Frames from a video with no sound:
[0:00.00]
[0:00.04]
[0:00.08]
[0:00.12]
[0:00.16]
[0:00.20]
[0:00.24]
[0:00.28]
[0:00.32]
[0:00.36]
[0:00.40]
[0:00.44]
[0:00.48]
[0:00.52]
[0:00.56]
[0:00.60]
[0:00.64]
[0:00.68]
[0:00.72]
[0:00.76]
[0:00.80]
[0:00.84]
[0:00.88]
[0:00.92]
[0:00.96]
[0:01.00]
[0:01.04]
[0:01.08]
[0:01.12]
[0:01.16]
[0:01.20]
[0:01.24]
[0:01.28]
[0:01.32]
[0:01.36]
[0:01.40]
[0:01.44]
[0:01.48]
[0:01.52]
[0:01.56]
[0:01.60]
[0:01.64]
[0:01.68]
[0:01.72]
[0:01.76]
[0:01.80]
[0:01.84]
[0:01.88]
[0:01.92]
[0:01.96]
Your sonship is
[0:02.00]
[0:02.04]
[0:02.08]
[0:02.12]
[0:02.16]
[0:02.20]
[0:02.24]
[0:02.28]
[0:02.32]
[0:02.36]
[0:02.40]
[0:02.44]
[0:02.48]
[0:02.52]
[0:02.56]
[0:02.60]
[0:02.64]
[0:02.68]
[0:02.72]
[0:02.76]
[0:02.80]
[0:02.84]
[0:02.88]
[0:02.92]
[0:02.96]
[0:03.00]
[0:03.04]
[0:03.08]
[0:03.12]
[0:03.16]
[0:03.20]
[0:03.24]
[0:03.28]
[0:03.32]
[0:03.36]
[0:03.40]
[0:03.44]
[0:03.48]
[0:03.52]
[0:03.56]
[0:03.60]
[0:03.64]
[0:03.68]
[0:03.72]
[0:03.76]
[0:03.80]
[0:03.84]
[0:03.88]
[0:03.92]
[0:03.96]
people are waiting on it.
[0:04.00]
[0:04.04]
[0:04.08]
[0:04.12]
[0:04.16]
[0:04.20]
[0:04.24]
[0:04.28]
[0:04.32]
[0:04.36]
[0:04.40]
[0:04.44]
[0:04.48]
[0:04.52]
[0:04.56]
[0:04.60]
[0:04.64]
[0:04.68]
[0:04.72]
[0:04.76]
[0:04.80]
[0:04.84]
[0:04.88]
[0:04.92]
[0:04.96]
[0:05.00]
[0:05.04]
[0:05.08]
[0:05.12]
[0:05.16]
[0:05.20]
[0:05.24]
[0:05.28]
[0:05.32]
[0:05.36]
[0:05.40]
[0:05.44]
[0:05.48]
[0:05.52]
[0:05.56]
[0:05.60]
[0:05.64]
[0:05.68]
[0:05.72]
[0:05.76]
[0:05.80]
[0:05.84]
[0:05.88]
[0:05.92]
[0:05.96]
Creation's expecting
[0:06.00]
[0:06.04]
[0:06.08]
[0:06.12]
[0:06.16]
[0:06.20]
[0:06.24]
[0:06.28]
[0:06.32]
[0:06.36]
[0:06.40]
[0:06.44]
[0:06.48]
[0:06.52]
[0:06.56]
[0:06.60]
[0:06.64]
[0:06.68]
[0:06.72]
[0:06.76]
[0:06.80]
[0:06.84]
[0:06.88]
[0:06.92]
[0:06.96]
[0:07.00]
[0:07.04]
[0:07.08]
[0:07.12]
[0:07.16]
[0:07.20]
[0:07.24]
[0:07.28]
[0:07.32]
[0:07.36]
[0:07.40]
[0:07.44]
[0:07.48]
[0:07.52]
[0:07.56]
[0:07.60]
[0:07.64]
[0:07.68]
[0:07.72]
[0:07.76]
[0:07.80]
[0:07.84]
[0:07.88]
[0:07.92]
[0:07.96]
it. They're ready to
========
◆ What you are asked to do:
Repeat each entry above, matching every line exactly.

◆ Solution:
Frames from a video with no sound:
[0:00.00]
[0:00.04]
[0:00.08]
[0:00.12]
[0:00.16]
[0:00.20]
[0:00.24]
[0:00.28]
[0:00.32]
[0:00.36]
[0:00.40]
[0:00.44]
[0:00.48]
[0:00.52]
[0:00.56]
[0:00.60]
[0:00.64]
[0:00.68]
[0:00.72]
[0:00.76]
[0:00.80]
[0:00.84]
[0:00.88]
[0:00.92]
[0:00.96]
[0:01.00]
[0:01.04]
[0:01.08]
[0:01.12]
[0:01.16]
[0:01.20]
[0:01.24]
[0:01.28]
[0:01.32]
[0:01.36]
[0:01.40]
[0:01.44]
[0:01.48]
[0:01.52]
[0:01.56]
[0:01.60]
[0:01.64]
[0:01.68]
[0:01.72]
[0:01.76]
[0:01.80]
[0:01.84]
[0:01.88]
[0:01.92]
[0:01.96]
Your sonship is
[0:02.00]
[0:02.04]
[0:02.08]
[0:02.12]
[0:02.16]
[0:02.20]
[0:02.24]
[0:02.28]
[0:02.32]
[0:02.36]
[0:02.40]
[0:02.44]
[0:02.48]
[0:02.52]
[0:02.56]
[0:02.60]
[0:02.64]
[0:02.68]
[0:02.72]
[0:02.76]
[0:02.80]
[0:02.84]
[0:02.88]
[0:02.92]
[0:02.96]
[0:03.00]
[0:03.04]
[0:03.08]
[0:03.12]
[0:03.16]
[0:03.20]
[0:03.24]
[0:03.28]
[0:03.32]
[0:03.36]
[0:03.40]
[0:03.44]
[0:03.48]
[0:03.52]
[0:03.56]
[0:03.60]
[0:03.64]
[0:03.68]
[0:03.72]
[0:03.76]
[0:03.80]
[0:03.84]
[0:03.88]
[0:03.92]
[0:03.96]
people are waiting on it.
[0:04.00]
[0:04.04]
[0:04.08]
[0:04.12]
[0:04.16]
[0:04.20]
[0:04.24]
[0:04.28]
[0:04.32]
[0:04.36]
[0:04.40]
[0:04.44]
[0:04.48]
[0:04.52]
[0:04.56]
[0:04.60]
[0:04.64]
[0:04.68]
[0:04.72]
[0:04.76]
[0:04.80]
[0:04.84]
[0:04.88]
[0:04.92]
[0:04.96]
[0:05.00]
[0:05.04]
[0:05.08]
[0:05.12]
[0:05.16]
[0:05.20]
[0:05.24]
[0:05.28]
[0:05.32]
[0:05.36]
[0:05.40]
[0:05.44]
[0:05.48]
[0:05.52]
[0:05.56]
[0:05.60]
[0:05.64]
[0:05.68]
[0:05.72]
[0:05.76]
[0:05.80]
[0:05.84]
[0:05.88]
[0:05.92]
[0:05.96]
Creation's expecting
[0:06.00]
[0:06.04]
[0:06.08]
[0:06.12]
[0:06.16]
[0:06.20]
[0:06.24]
[0:06.28]
[0:06.32]
[0:06.36]
[0:06.40]
[0:06.44]
[0:06.48]
[0:06.52]
[0:06.56]
[0:06.60]
[0:06.64]
[0:06.68]
[0:06.72]
[0:06.76]
[0:06.80]
[0:06.84]
[0:06.88]
[0:06.92]
[0:06.96]
[0:07.00]
[0:07.04]
[0:07.08]
[0:07.12]
[0:07.16]
[0:07.20]
[0:07.24]
[0:07.28]
[0:07.32]
[0:07.36]
[0:07.40]
[0:07.44]
[0:07.48]
[0:07.52]
[0:07.56]
[0:07.60]
[0:07.64]
[0:07.68]
[0:07.72]
[0:07.76]
[0:07.80]
[0:07.84]
[0:07.88]
[0:07.92]
[0:07.96]
it. They're ready to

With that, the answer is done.